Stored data
★ ★ ★ ★ ★ ★ ★

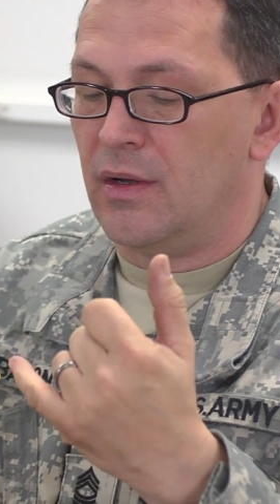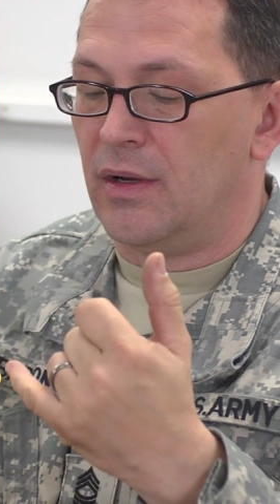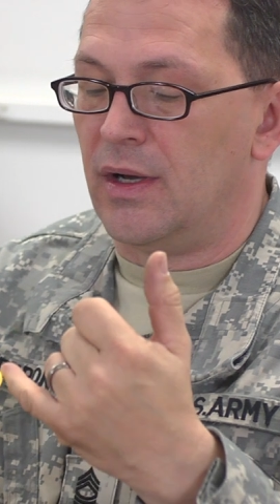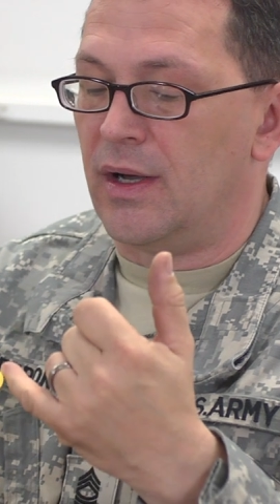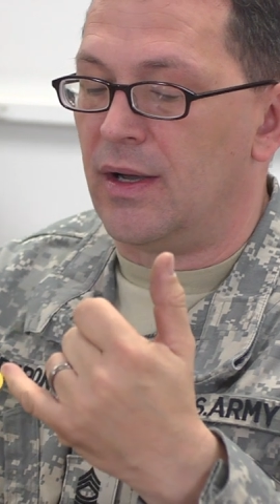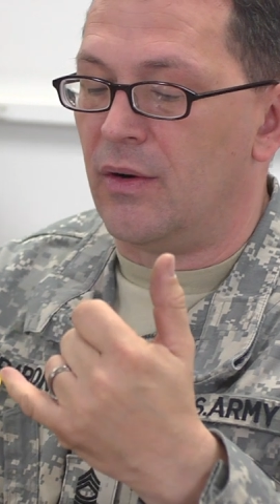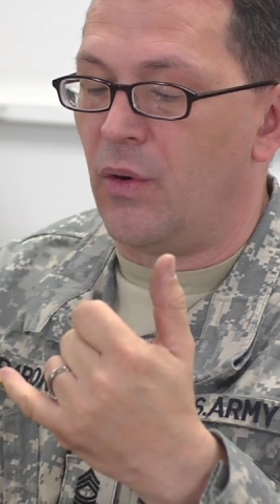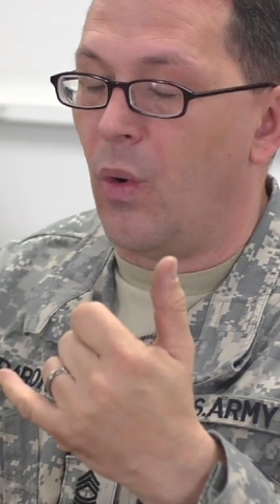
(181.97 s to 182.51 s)

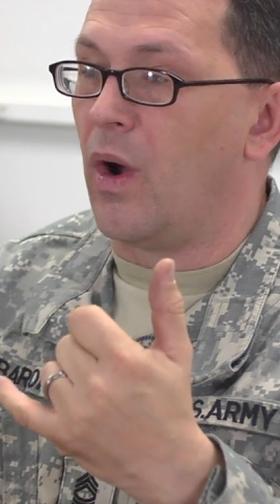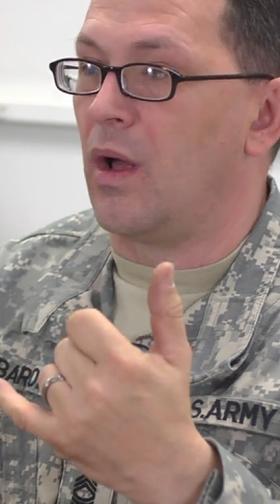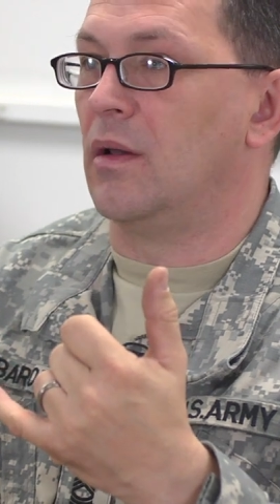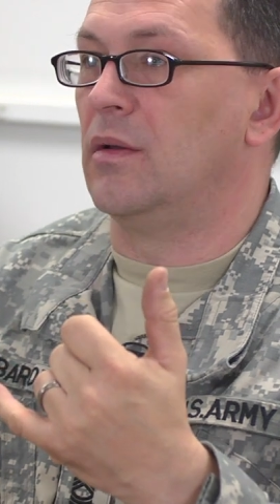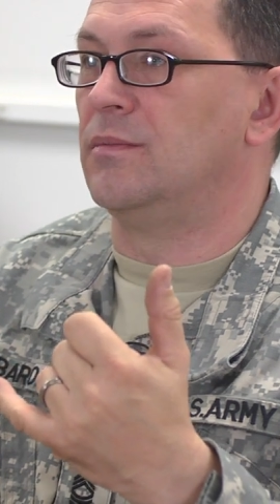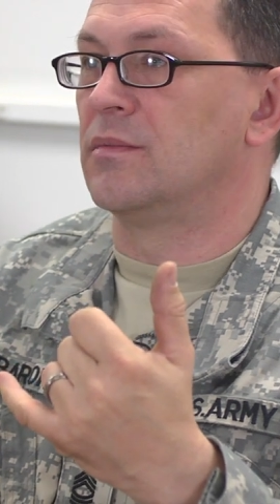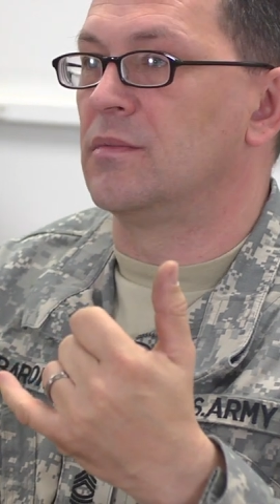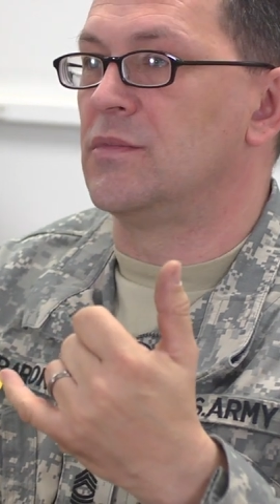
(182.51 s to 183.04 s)
uh,
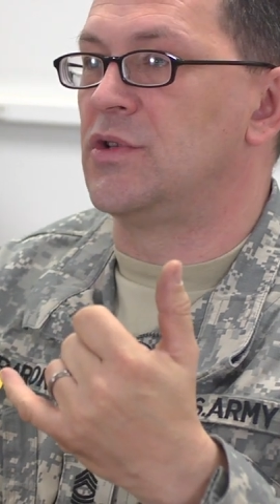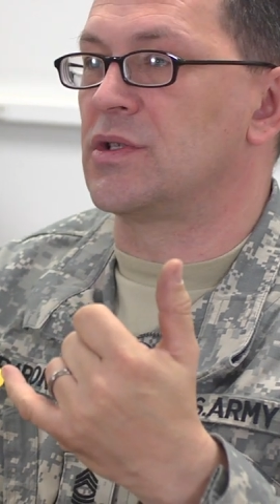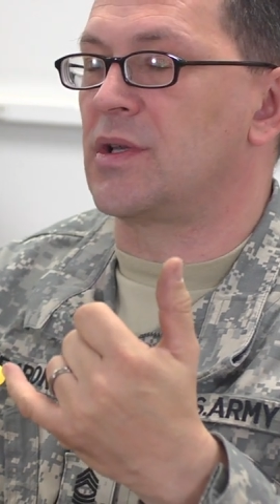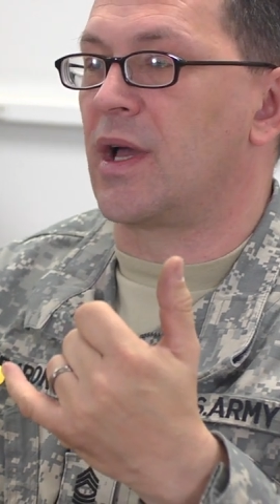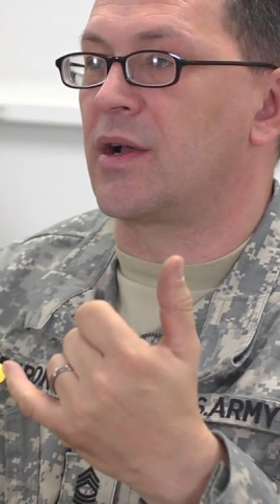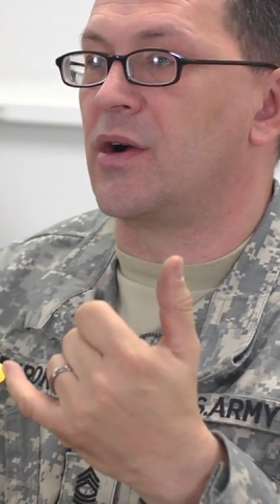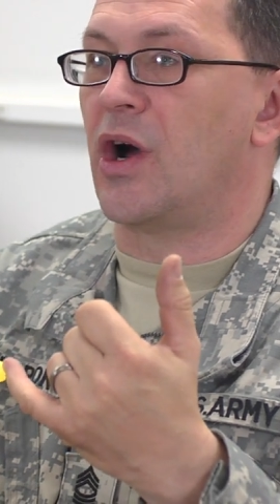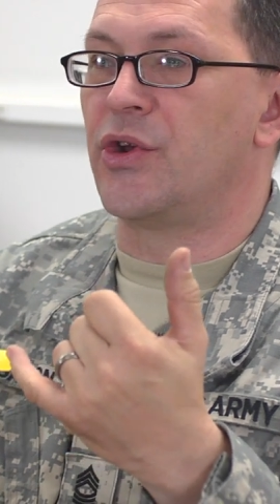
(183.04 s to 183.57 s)
oil just
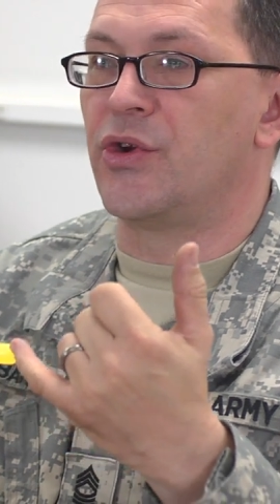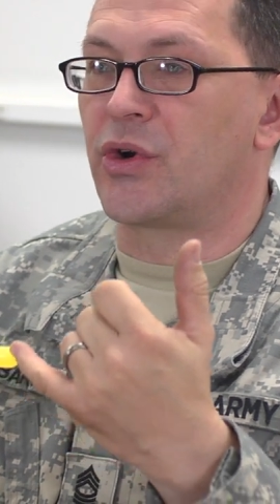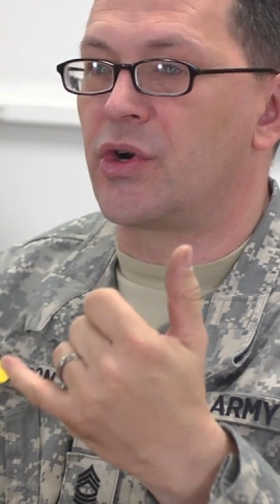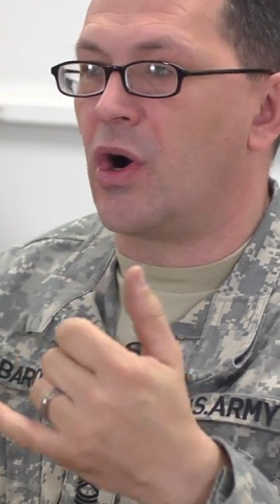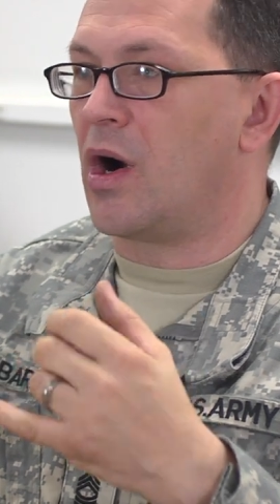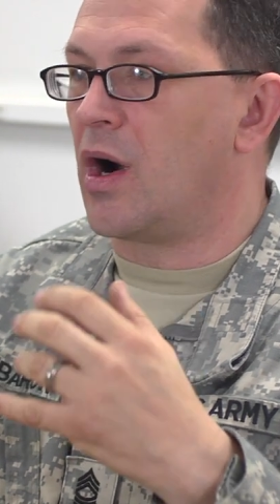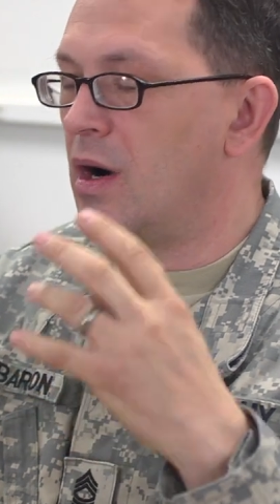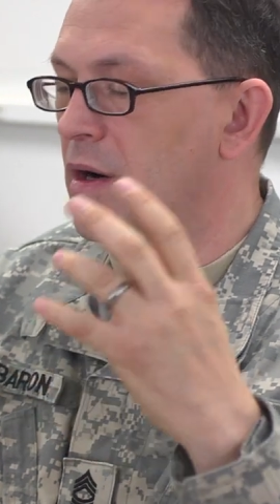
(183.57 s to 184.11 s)
like on your
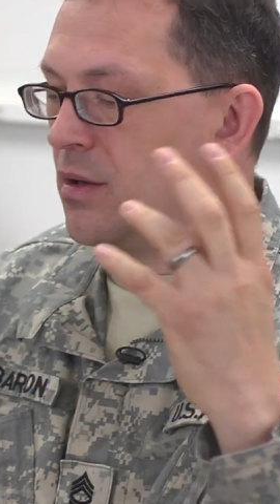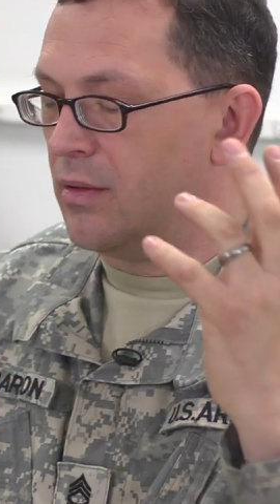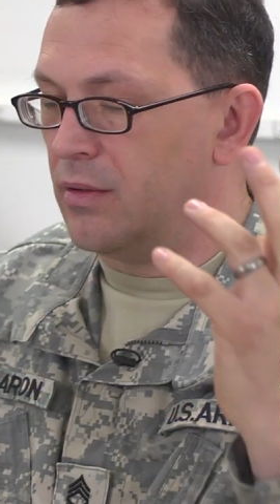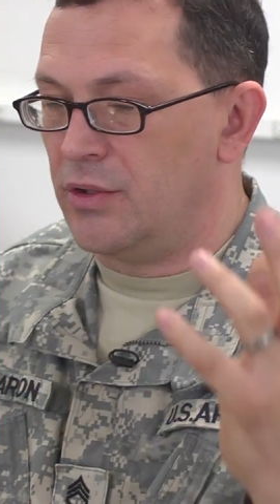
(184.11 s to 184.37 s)
car,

★ ★ ★ ★ ★ ★ ★

Task to carry out: What is needed is an exact copy of all the data, with no images in it.

Solution to this exercise:
(181.97 s to 182.51 s)

(182.51 s to 183.04 s)
uh,
(183.04 s to 183.57 s)
oil just
(183.57 s to 184.11 s)
like on your
(184.11 s to 184.37 s)
car,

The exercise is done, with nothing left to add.